It's a rumor in St. Petersburg

アラサーOLです。主にまんがの感想を書こうと思っています。

マギは大人向けの物語 【マギ34巻】 感想

 

 

 

 最近、エネルギーがたりなくてレビュー書く気持ちになれなかったんですけど、今日きっかけがあって「これは書かねばなるまい!」と気持ちがたぎりました。きっかけとなったのはこのブログ。

 

 

あれ、これってマギのテーマじゃない!?感想を書かねば…!

 

34巻の展開

・みんなルフに還る会、圧勝

・モルジアナとアリババのナイスカップルぶりに胸キュンしすぎて胸が苦しい

・僕らはみんな死んでいる

・大乱闘聖宮決戦はじまるよ!

レビュー

✔  みんなルフに還る会、圧勝

 ここは特に感想ないです。みんな、シンドバットの考えに影響されちゃってるんですよね。どさくさに紛れてシャルルカンがヤムライハを抱きしめてますけど、これもこれもシンドバットの願望によるものですよね?

✔  モルジアナとアリババのナイスカップルぶりに胸キュンしすぎて胸が苦しい

 モルジアナからアリババへの告白シーン、最高です。

 ナイスカップルぶりも素晴らしいんだけど、同時にモルジアナの成長ぶりがみれるところもいいです。号泣してしまいました。

 感情っていろんなことを経験したりいろんな人と出会って初めて生まれるものですよね。自分がどういう人間なのか、何が好きで何をしたら幸せなのか、またその逆なのか。それって経験してみて初めてわかる。奴隷の頃はひたすら虐げられていたモルジアナ。解放されてみてもしたいこともわからなかった。そんな彼女がアリババやアラジンとともに過ごす中で自分を知っていった。よくぞここまで成長してくれた…。幸せになってモルジアナ…!という気持ちで胸がいっぱいになりました。最初はモルジアナって全然表情がなかったよね。

 

 巻末おまけもよかったです。自分のしたいことと、自分に非常に身近な人のやりたいことって混同しがちなんですよね。私自身、20代前半ぐらいまでの若い頃って、相手に全部合わせたいとか相手の役に立つことが幸せとかなりがちだったんだけど、でもそれって相手に決定を丸投げしてただけだったなと今は思っています。自分がどうしたいのかは自分で決める。その上で違う意見をもつ相手とどう付き合っていくかってことが大事なのだなと。そして自分で決めるためには自分がどんな人間なのか自分で知る必要があると。モルジアナのシーンは全部つながっていると思います。

 

 

 

✔  僕らはみんな死んでいる

 ちきりんさんのブログのメッセージとつながっていると思ったのは白龍&ジュダルとともに聖宮に乗り込むシーン。ちなみに、32巻の感想で触れた「アリババとの対決後アラジンと白龍が話すシーンに匹敵する名シーン」というのもここ。

マギには基本的に自分と他人の切り分けが強くメッセージとして打ち出されていると思います。以前のレビューでも書きましたが、34巻では強く発信されているなあと。上で触れたのモルジアナのシーンもその一つですし。
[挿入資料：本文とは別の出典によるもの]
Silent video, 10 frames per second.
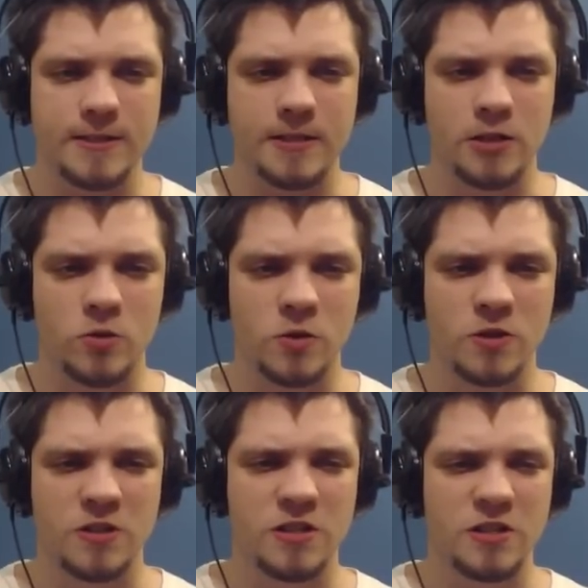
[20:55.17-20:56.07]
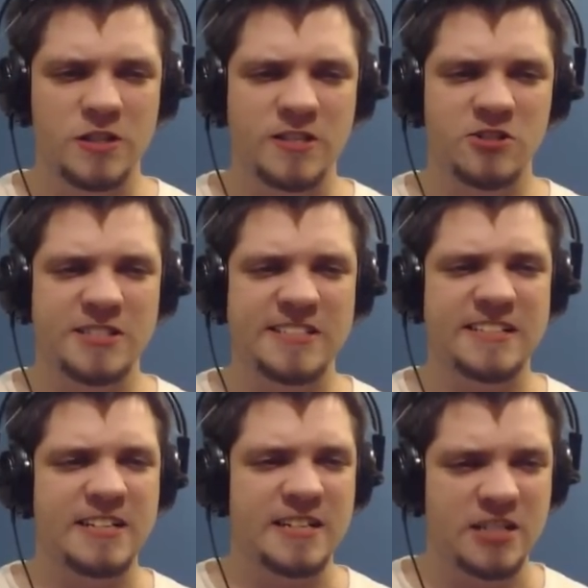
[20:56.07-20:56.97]
Oh! You're...
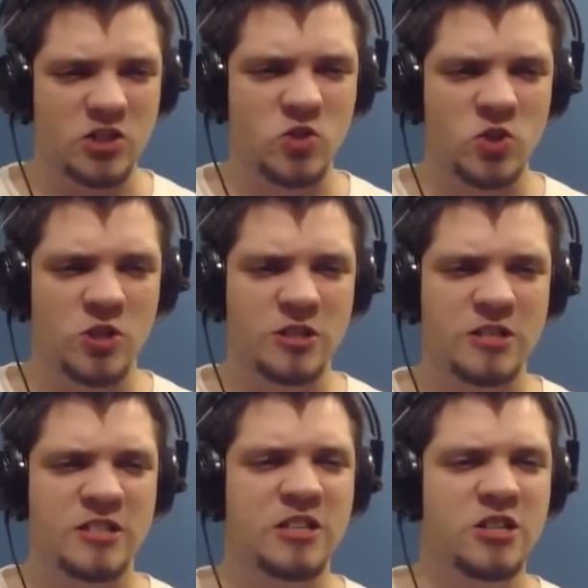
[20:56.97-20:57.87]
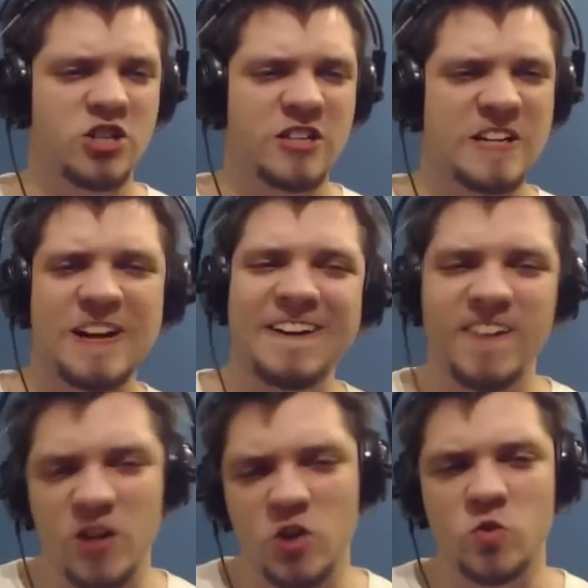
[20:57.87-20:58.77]
Ooh! You're...
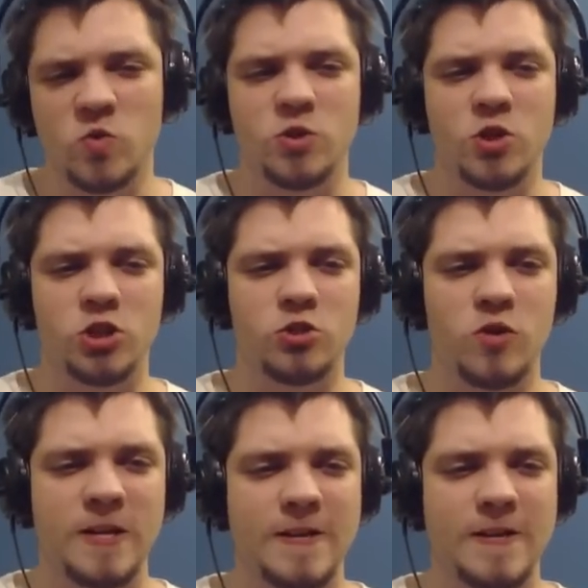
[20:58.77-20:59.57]
Ooh, not doing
 違う背景と違う思考をもった人間たちが集まって惹かれ合ったり憎しみ合ったり。その上でどうやって物事(国であったり会社であったり家庭や人生であったり)を前に進めていくのか。その土台は自分の意思決定であり、かかわる他人の意思決定であるわけです。その二つは近い時もあるけど基本的に全く別のもの。じゃあどうやって、その溝を埋めていくのか、それとも決別するのか。

 この自分と他人の違いって割と大人にならないとわからないものな気がします。それこそ、私自身、思春期ぐらいまでは自分と他人の違いは判らなかったし。そういう意味ではかなり大人向けの漫画だなと思います。

 

 

 

✔  大乱闘聖宮決戦はじまるよ!

 ここも面白かったですね~。シンドバットおじさんとの対決の始まりです。先鋒ジュダル君。彼もいつの間にかトラウマを乗り越えてくれててよかったです。初期のいっちゃってる感じもわりと好きだったけどね。アリババと二人で旅してた頃も、わりとほんとに怖いくらいだったけどね。

 

まとめ

 言いたいことはだいたい書いちゃったんですけど、マギって本当に大人向けの話ですよね。かなり大人にならないとわからないメッセージが込められた物語だと思います。モルジアナの話とか白龍の言ってることとか、私が、もし10代でよんでたらわからなかったと思う。30代で読んでるとめっちゃおもしろいです。なんかふと、るろうに剣心思い出しました。